WORK REQUIRED:
Repeat the lines below exactly as they appear, but leave out the images.
--- RECORDS FOR PROCESSING ---
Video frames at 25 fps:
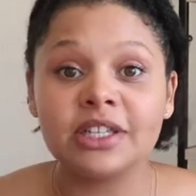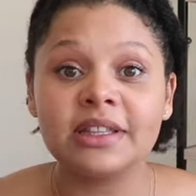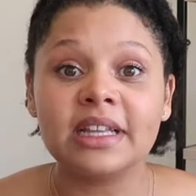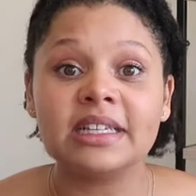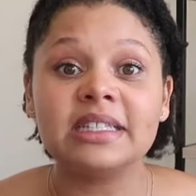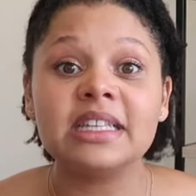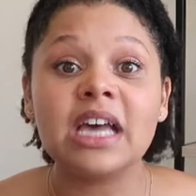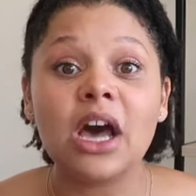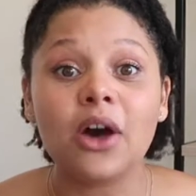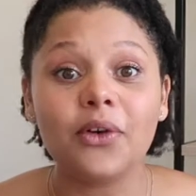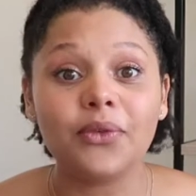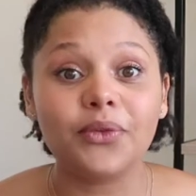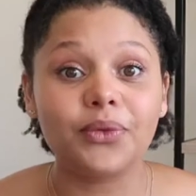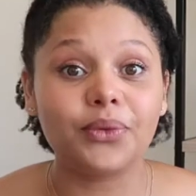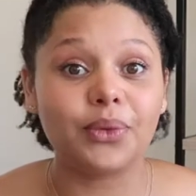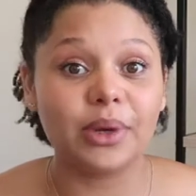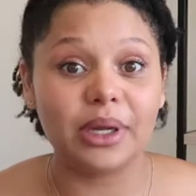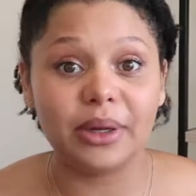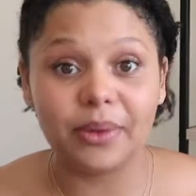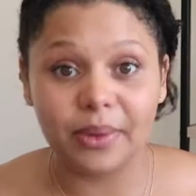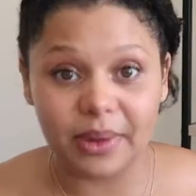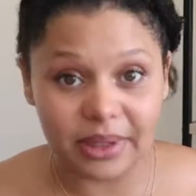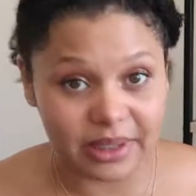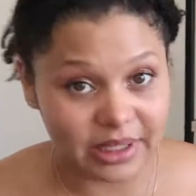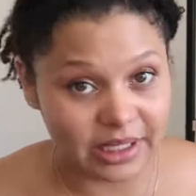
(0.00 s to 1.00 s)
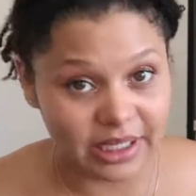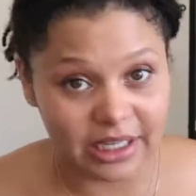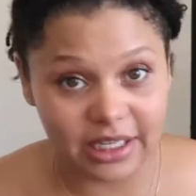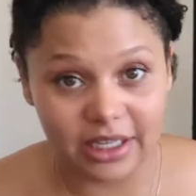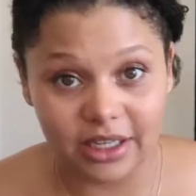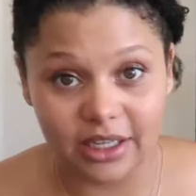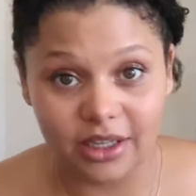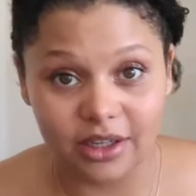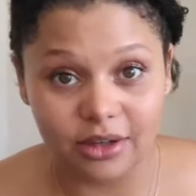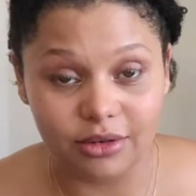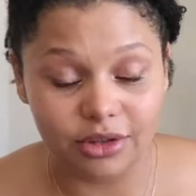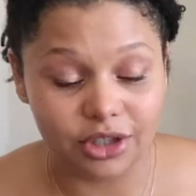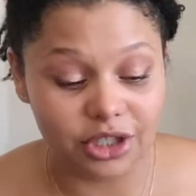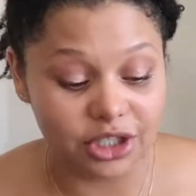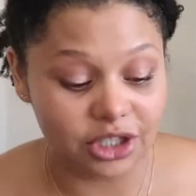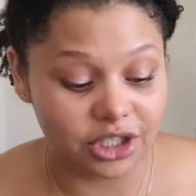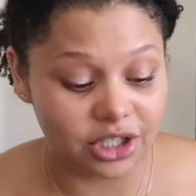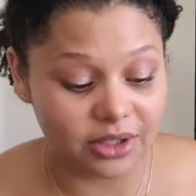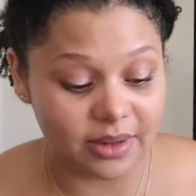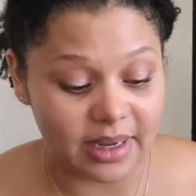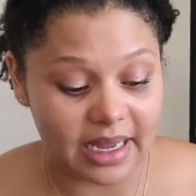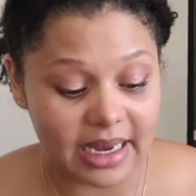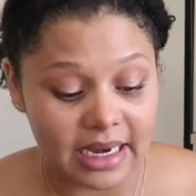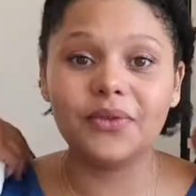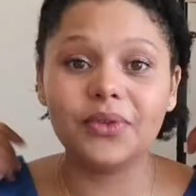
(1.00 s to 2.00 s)
That's how frequently you should do
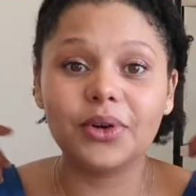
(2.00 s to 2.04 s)
it.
---
ANSWER SPACE:
Video frames at 25 fps:
(0.00 s to 1.00 s)
(1.00 s to 2.00 s)
That's how frequently you should do
(2.00 s to 2.04 s)
it.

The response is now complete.